Fibroblast growth factor 23: Associations with cardiovascular disease and mortality in chronic kidney disease

Abstract

Fibroblast growth factor-23 (FGF-23) has emerged as an important hormone involved in phosphorus and vitamin D homeostasis. Chronic kidney disease (CKD) is the most common clinical condition in which FGF-23 levels are persistently and markedly elevated. Abnormal phosphate homeostasis and high circulating levels of FGF-23 are early complications of CKD. Although increases in FGF-23 levels may help maintain serum phosphate levels in the normal range in CKD, the long-term effects of its sustained elevated levels are unclear.
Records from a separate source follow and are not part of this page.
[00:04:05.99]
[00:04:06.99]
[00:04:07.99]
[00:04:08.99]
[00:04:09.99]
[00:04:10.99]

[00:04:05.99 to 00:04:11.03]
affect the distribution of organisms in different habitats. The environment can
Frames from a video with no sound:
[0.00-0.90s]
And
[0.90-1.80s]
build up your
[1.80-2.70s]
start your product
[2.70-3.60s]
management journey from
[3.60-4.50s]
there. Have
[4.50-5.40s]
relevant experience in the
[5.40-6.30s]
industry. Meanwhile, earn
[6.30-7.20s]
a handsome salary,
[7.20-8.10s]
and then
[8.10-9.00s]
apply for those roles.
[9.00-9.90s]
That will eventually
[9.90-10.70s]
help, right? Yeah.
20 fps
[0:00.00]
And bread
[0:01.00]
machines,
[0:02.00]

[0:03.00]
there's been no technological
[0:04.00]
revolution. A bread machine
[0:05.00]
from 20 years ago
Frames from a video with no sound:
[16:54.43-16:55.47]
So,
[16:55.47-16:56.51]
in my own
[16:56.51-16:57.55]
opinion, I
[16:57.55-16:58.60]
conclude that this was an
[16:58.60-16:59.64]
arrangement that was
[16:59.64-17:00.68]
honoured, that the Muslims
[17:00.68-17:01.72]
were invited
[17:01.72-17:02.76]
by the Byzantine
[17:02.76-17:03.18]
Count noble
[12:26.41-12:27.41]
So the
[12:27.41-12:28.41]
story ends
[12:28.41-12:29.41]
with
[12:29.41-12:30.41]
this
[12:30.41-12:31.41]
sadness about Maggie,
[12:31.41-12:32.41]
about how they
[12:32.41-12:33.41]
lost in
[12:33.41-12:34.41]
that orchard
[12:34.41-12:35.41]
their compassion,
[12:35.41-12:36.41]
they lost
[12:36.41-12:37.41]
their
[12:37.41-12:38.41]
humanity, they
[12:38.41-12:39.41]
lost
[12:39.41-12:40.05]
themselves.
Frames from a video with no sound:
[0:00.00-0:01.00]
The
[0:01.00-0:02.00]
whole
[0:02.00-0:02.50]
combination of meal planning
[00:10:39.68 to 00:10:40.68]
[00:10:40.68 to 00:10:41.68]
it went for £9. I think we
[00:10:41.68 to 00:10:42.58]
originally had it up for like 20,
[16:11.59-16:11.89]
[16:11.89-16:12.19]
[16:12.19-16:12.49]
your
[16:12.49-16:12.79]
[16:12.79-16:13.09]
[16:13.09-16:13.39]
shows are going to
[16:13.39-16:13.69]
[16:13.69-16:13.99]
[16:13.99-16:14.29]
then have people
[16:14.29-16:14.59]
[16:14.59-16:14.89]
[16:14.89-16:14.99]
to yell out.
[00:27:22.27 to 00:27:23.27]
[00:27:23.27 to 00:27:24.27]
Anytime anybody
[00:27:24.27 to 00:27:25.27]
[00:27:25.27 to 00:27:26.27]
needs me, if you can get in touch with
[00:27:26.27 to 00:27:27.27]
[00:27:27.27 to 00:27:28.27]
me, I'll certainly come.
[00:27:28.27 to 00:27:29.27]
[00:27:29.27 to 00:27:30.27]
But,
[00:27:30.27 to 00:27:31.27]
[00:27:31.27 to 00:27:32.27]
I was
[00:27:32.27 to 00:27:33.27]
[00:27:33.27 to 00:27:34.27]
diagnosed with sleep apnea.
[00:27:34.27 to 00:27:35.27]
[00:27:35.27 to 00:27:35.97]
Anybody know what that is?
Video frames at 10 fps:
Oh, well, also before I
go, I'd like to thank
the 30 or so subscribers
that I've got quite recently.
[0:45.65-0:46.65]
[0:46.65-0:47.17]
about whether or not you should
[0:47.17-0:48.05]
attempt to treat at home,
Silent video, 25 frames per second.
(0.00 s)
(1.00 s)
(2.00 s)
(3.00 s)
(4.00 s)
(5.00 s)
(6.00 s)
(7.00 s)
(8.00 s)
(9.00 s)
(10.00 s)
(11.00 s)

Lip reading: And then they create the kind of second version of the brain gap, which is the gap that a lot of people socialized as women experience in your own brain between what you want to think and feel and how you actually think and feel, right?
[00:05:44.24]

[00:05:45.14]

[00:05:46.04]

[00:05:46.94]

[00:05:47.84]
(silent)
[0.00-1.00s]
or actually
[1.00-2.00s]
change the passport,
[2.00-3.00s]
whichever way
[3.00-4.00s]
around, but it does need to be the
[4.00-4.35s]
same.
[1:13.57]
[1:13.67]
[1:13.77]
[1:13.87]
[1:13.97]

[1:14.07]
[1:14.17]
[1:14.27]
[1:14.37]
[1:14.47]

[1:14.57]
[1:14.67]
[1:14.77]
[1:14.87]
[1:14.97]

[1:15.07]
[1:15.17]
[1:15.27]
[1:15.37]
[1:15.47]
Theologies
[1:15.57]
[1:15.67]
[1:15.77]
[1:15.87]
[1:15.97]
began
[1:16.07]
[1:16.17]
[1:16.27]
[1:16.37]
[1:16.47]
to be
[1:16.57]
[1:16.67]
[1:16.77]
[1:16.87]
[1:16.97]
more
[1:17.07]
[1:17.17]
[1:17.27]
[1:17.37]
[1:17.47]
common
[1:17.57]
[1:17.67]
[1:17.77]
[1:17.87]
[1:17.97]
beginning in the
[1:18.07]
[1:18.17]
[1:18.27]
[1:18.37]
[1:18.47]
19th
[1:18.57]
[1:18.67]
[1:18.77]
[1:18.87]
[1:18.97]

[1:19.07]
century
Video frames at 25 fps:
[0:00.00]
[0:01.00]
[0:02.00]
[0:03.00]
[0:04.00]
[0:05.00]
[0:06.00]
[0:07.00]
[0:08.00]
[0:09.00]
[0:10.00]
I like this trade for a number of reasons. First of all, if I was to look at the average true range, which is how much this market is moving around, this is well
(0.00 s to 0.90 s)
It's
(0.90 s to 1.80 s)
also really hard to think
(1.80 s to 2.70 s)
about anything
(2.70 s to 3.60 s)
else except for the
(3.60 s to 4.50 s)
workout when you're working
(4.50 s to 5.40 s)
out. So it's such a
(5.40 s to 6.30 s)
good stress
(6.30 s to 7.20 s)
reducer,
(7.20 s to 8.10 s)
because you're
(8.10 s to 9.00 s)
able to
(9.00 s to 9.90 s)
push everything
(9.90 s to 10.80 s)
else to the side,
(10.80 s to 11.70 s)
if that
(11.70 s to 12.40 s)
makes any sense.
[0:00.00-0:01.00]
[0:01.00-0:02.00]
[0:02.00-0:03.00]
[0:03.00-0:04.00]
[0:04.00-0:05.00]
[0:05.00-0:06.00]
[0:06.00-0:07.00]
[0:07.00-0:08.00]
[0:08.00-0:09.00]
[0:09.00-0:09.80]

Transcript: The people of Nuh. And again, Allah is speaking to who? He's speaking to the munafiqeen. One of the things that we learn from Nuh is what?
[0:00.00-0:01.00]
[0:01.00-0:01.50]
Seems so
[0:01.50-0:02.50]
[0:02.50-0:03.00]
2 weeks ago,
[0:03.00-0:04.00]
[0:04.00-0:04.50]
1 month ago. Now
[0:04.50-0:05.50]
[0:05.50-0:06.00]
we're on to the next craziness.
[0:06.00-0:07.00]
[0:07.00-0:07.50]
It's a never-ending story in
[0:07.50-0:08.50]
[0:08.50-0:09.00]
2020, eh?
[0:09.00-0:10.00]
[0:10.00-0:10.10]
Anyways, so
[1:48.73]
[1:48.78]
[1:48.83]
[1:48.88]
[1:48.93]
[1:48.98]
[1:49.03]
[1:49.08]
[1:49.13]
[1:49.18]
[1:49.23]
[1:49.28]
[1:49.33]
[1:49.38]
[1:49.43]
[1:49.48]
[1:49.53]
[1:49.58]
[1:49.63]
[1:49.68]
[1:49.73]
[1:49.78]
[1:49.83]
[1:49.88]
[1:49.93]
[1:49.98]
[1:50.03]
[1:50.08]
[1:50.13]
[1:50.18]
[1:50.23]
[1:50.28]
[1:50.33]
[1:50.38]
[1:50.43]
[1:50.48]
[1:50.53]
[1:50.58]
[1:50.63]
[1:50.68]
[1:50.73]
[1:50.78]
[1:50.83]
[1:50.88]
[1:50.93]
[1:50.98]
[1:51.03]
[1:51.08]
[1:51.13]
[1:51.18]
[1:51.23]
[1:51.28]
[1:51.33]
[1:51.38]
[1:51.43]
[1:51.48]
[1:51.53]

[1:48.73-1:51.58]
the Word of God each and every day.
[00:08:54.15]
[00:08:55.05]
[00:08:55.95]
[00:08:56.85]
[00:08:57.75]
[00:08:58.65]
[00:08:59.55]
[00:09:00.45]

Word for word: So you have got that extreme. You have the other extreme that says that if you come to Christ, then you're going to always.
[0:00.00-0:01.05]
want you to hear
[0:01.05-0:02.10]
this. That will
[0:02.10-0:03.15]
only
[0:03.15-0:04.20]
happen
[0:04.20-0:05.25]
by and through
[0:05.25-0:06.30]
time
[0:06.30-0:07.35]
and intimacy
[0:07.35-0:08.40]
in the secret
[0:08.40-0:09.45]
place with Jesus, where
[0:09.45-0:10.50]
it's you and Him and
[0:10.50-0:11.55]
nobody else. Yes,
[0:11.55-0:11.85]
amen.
Patients with CKD have high risks of developing end-stage renal disease (ESRD), cardiovascular disease, and premature death. Recent prospective studies in populations with predialysis CKD, ESRD on hemodialysis, and kidney transplant recipients demonstrate that elevated FGF-23 levels are independently associated with cardiovascular events and mortality. It was originally thought that FGF-23 was only a biomarker of disturbed phosphate balance; however, recent studies have shown that FGF-23 can have a direct effect on the heart, inducing left ventricular hypertrophy. This suggests that elevated FGF-23 levels may be a novel mechanism that explains the poor cardiovascular outcomes in CKD patients. Interventional studies are required in order to clarify the relation of causality between FGF-23 and cardiovascular mortality in this population. © 2013 Springer Science+Business Media Dordrecht.